• _How to complete this task_:
With pictures omitted, copy exactly the lines from the one containing "[0:01.00-0:02.00]" through the end of the records below.

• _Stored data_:
※ ※ ※

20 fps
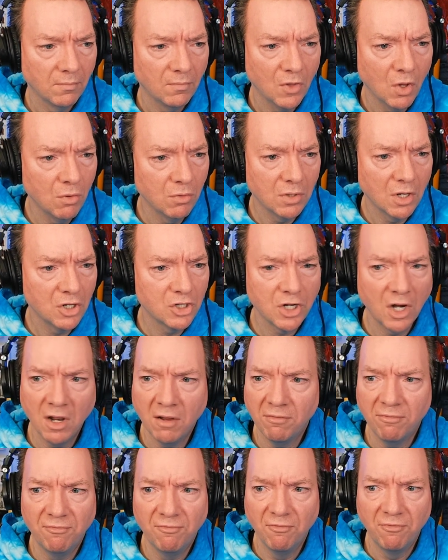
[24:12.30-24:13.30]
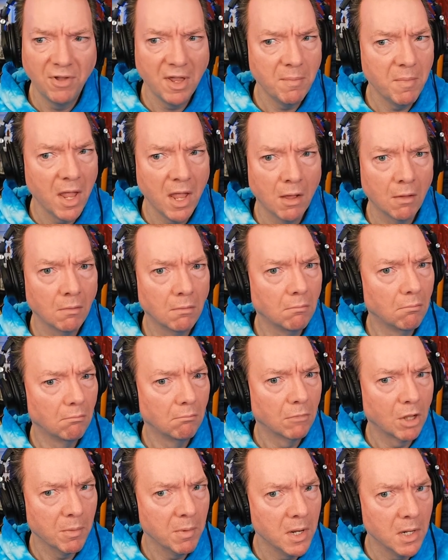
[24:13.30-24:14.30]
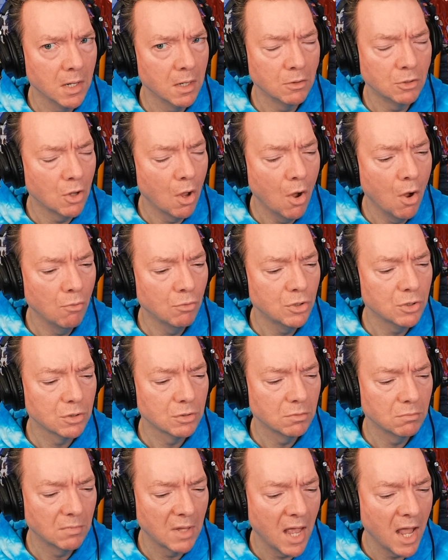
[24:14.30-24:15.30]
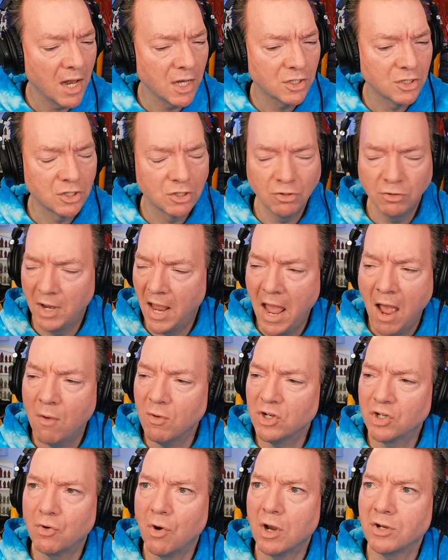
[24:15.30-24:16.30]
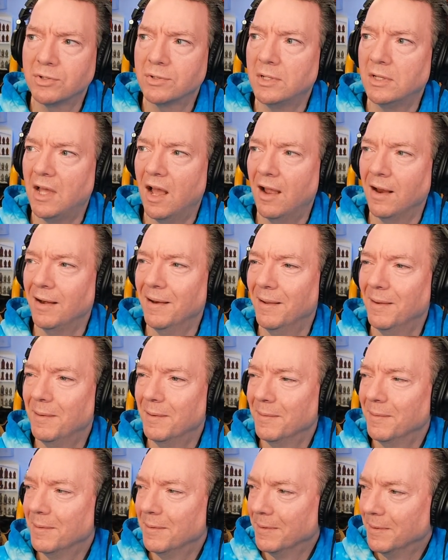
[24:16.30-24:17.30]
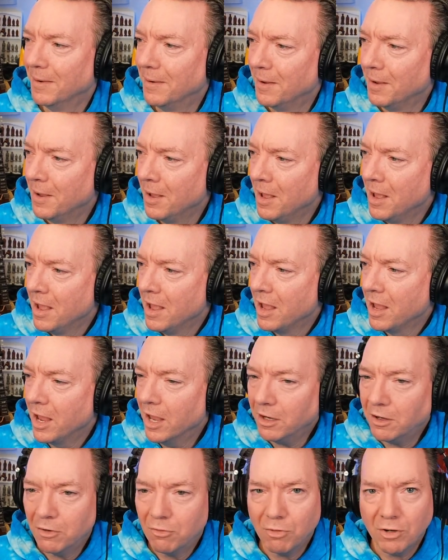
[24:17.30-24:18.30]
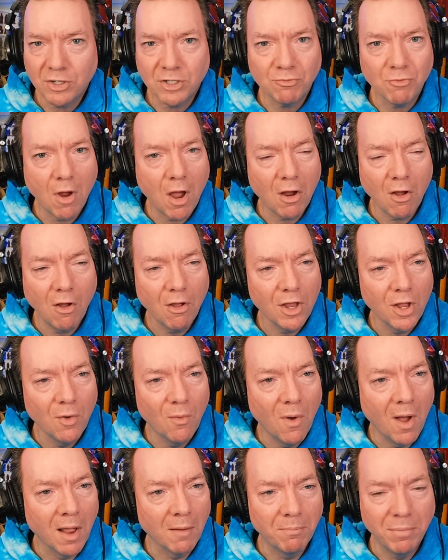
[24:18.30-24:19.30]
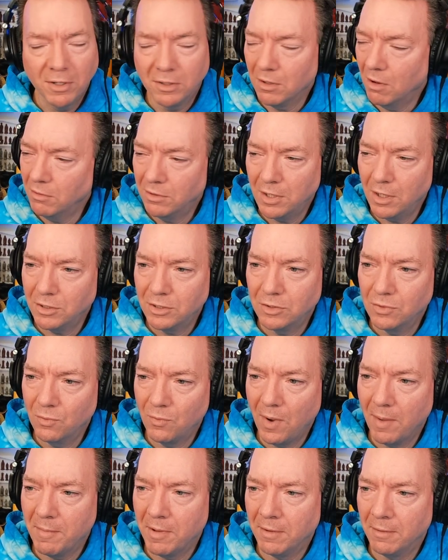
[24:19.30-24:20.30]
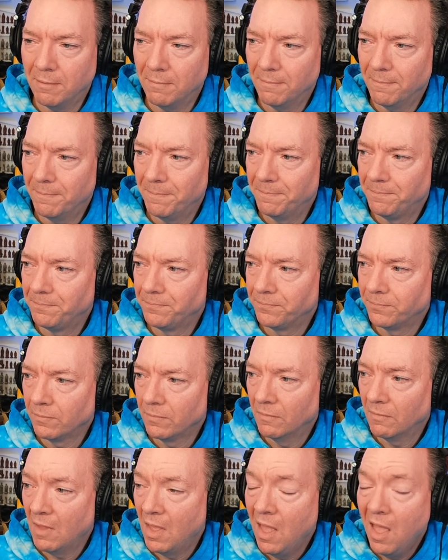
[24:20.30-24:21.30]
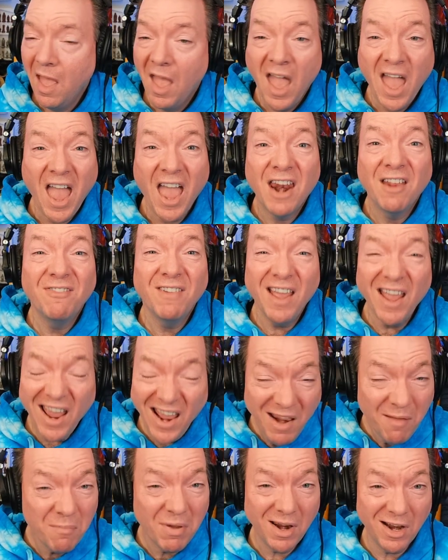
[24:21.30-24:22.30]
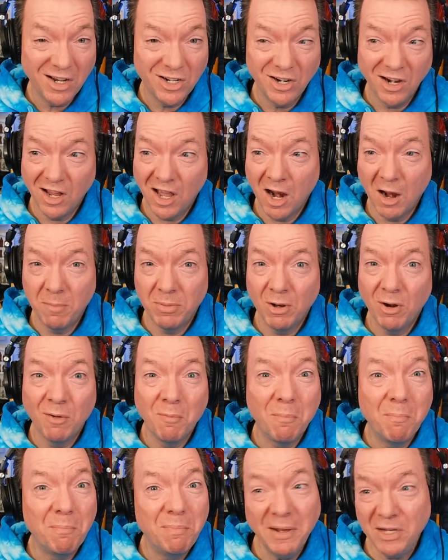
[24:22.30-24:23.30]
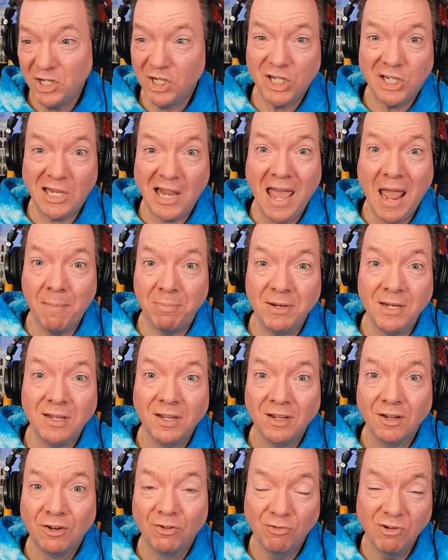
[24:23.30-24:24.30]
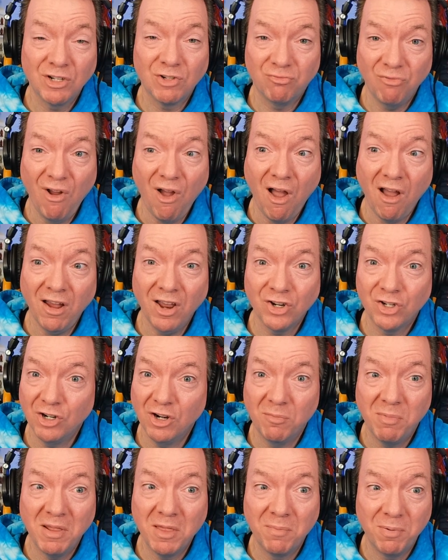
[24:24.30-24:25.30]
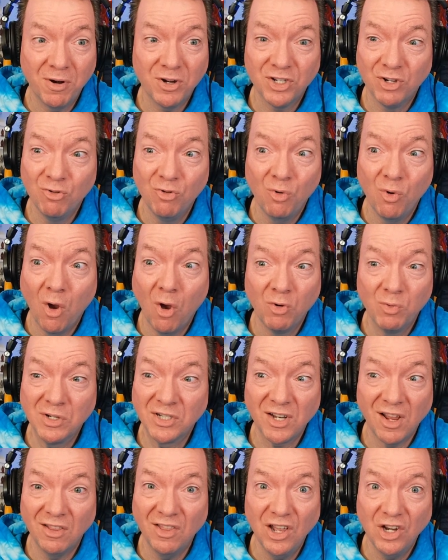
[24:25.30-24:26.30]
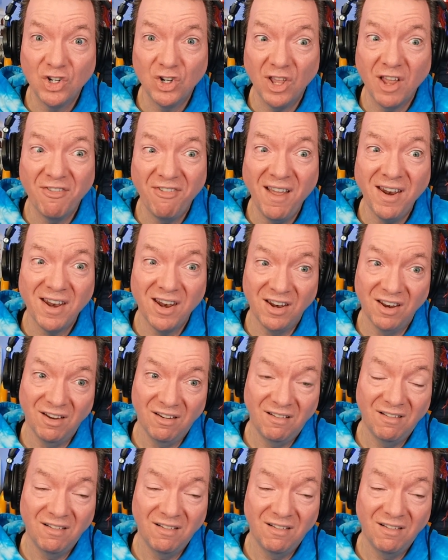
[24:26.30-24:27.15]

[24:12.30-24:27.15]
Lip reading: Don't touch any female comedian. Don't. Now he's crossed the line. Hit Chris Rock all you want, but don't touch the women. And if anybody should have gone up there and bitch slapped Chris Rock. It should have been the person who was allegedly offended.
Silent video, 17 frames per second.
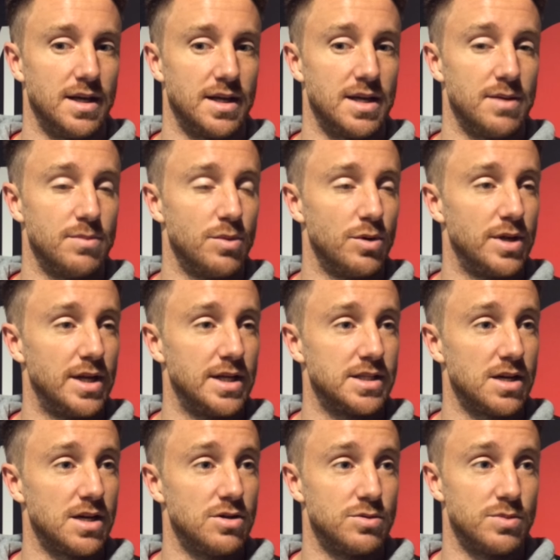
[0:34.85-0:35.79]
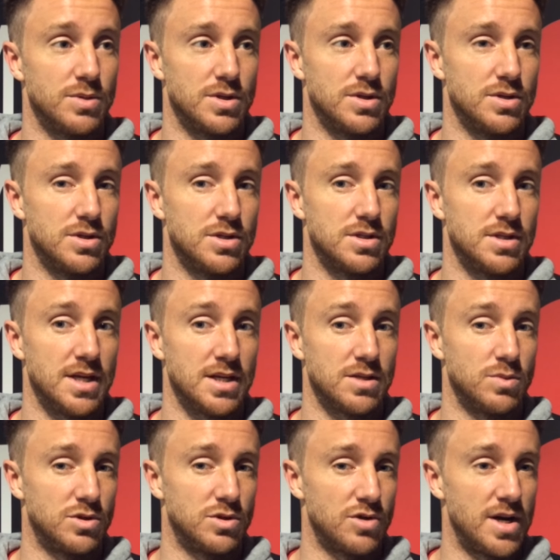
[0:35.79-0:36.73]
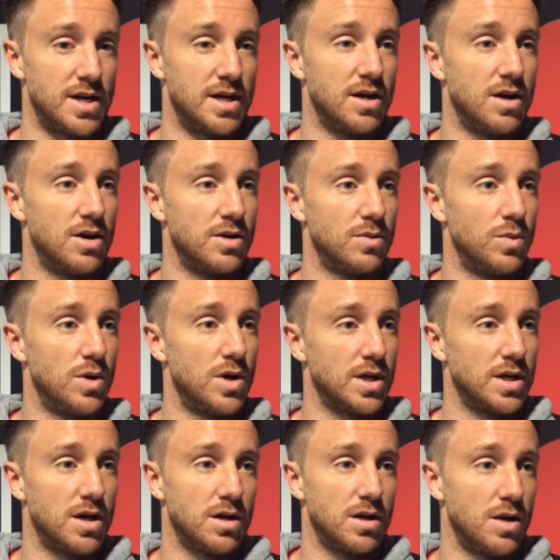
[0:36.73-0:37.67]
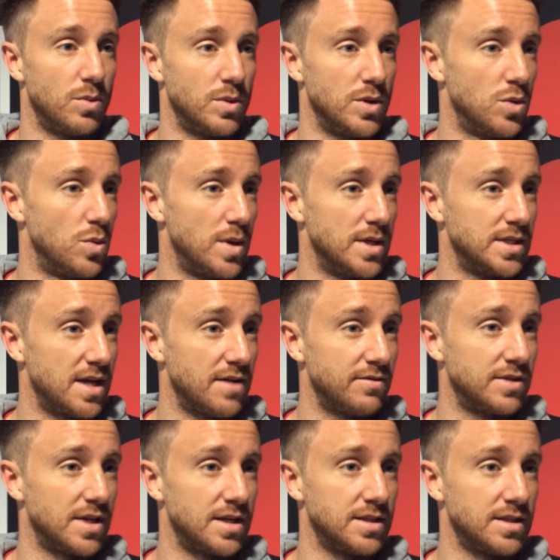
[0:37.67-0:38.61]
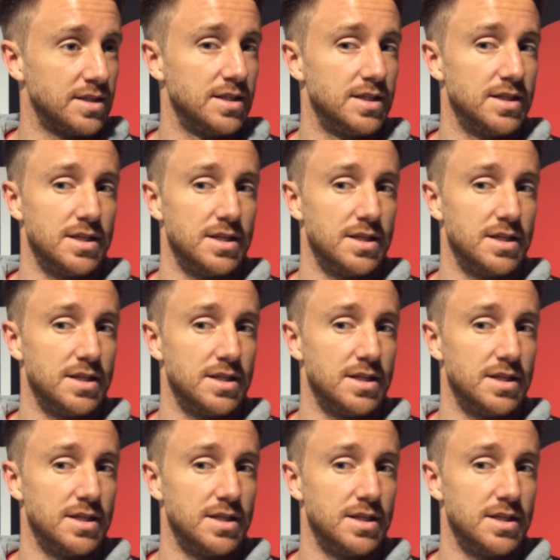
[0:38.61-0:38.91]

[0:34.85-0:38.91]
keep them on their toes, because yes, we're training hard and working hard like we always have done,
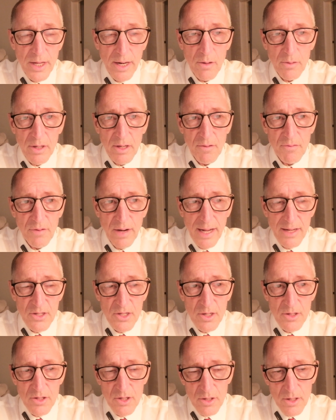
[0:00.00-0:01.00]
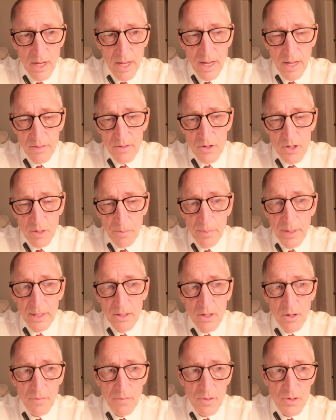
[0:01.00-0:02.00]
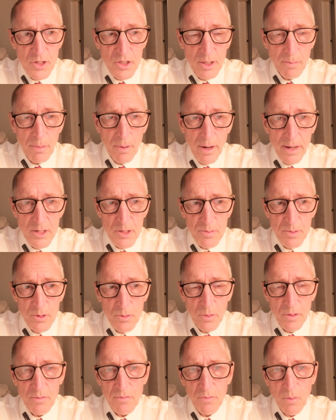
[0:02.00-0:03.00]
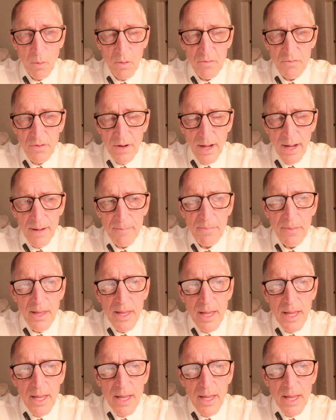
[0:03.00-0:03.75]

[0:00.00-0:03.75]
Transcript: I don't get 5s because there's a big difference in the price between 4 and 5.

※ ※ ※

• _Solution to this task_:
[0:01.00-0:02.00]
[0:02.00-0:03.00]
[0:03.00-0:03.75]

[0:00.00-0:03.75]
Transcript: I don't get 5s because there's a big difference in the price between 4 and 5.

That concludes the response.